So this guy comes in holding an ABD dressing over his left hand, and it’s absolutely soaked in blood. “Hand laceration” is his chief complaint. He looks apprehensive. This isn’t good, I thought. The staff physician was right outside signing some charts. “Can you take a quick look at this with me?” I calmly called as I grabbed a portable blood pressure cuff and pumped it up to about 180 mm Hg around his right upper arm. I lifted of the blood soaked pad, and blood continued to pump out of his cut in rhythmic squirts.
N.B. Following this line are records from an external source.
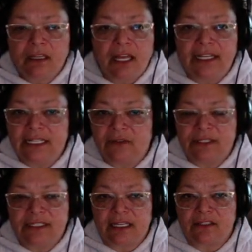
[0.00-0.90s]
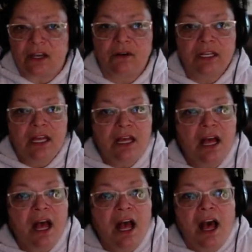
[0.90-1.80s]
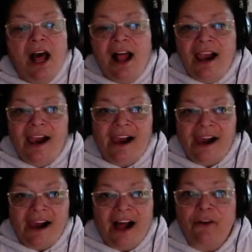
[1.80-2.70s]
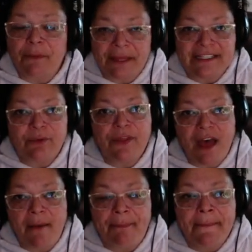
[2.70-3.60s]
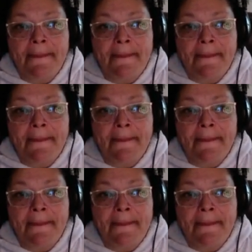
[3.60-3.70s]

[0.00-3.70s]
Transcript: I need to quit saying so. I'll replace it with um.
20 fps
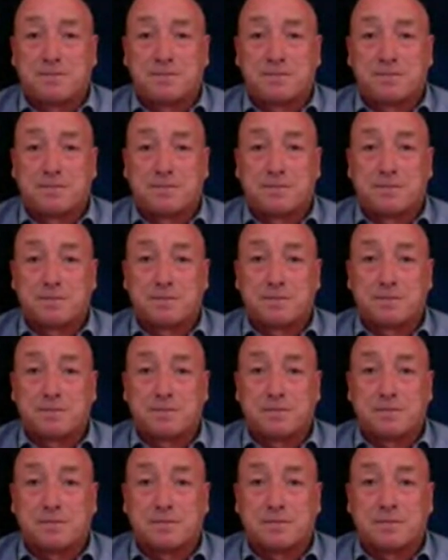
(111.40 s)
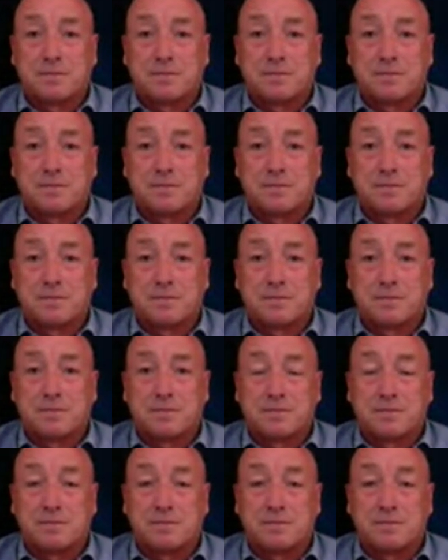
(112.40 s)

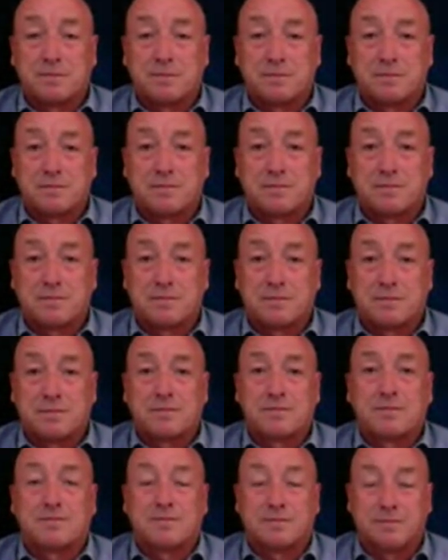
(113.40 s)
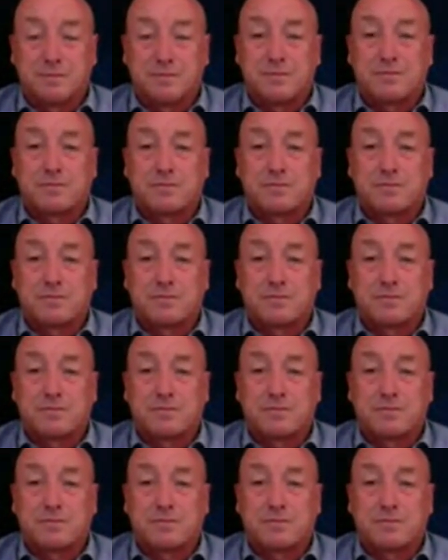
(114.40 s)
(silent)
We moved him off the ob/gyn bed, to a bed appropriate for suturing with overhead focus lights. In spite of the BP cuff, direct pressure on his radial and ulnar arteries and local wound pressure, I still could not get the pumping to stop. I inflated the cuff to 220. The boss infiltrated some lidocaine into the cut to get a better look. So now we had a physician (me) trying to stem the flow of blood, and the boss who had no idea where equipment is stored. We called for a nurse to get us a suture kit with hemostats. She grabbed it, set in on the tray and walked out of the room. The Boss opened it up and clamped two of the pumpers with the hemostats, after putting on sterile gloves. The blood continued to pour out, and I continued to hold pressure wherever it seemed to help the most. Now we needed sutures…again calling to the nurse to bring some. She brought a pack, and dropped it, unopened onto the counter and began to walk out. “Can you open them please?” the boss says. She opened the pack onto the sterile field. “what else do you need?” she asked (finally). “I need you to stay in the room for awhile,” the Boss says.

We manage to tie about three or four sutures around bleeding arterial sites, but blood continues to flow out of the would despite my best attempts to apply pressure to the arteries. The Boss cries Uncle. I call the ortho clinic and tell them this guy needs to go to the OR, and fast! I tell them he’s lost about a half liter of blood. I want them to know this is urgent! Suddenly, my boss says, “It’s stopped.” Huh? He was practically hemmoraging a second ago, and all I did was take off the blood pressure cuff. Well, when we had finally stopped all the arterial bleeding, and stopped to return flow to the heart with the BP cuff, all the venous blood began oozing from unrepaired veins. By letting down the cuff, the blood was able to make it’s complete circuit back to the heart.

Sure enough, I looked at the would again, and all you could see was a 1 cm long incision. No blood at all. I called the clinic back and sheepishly told them, “Nevermind!”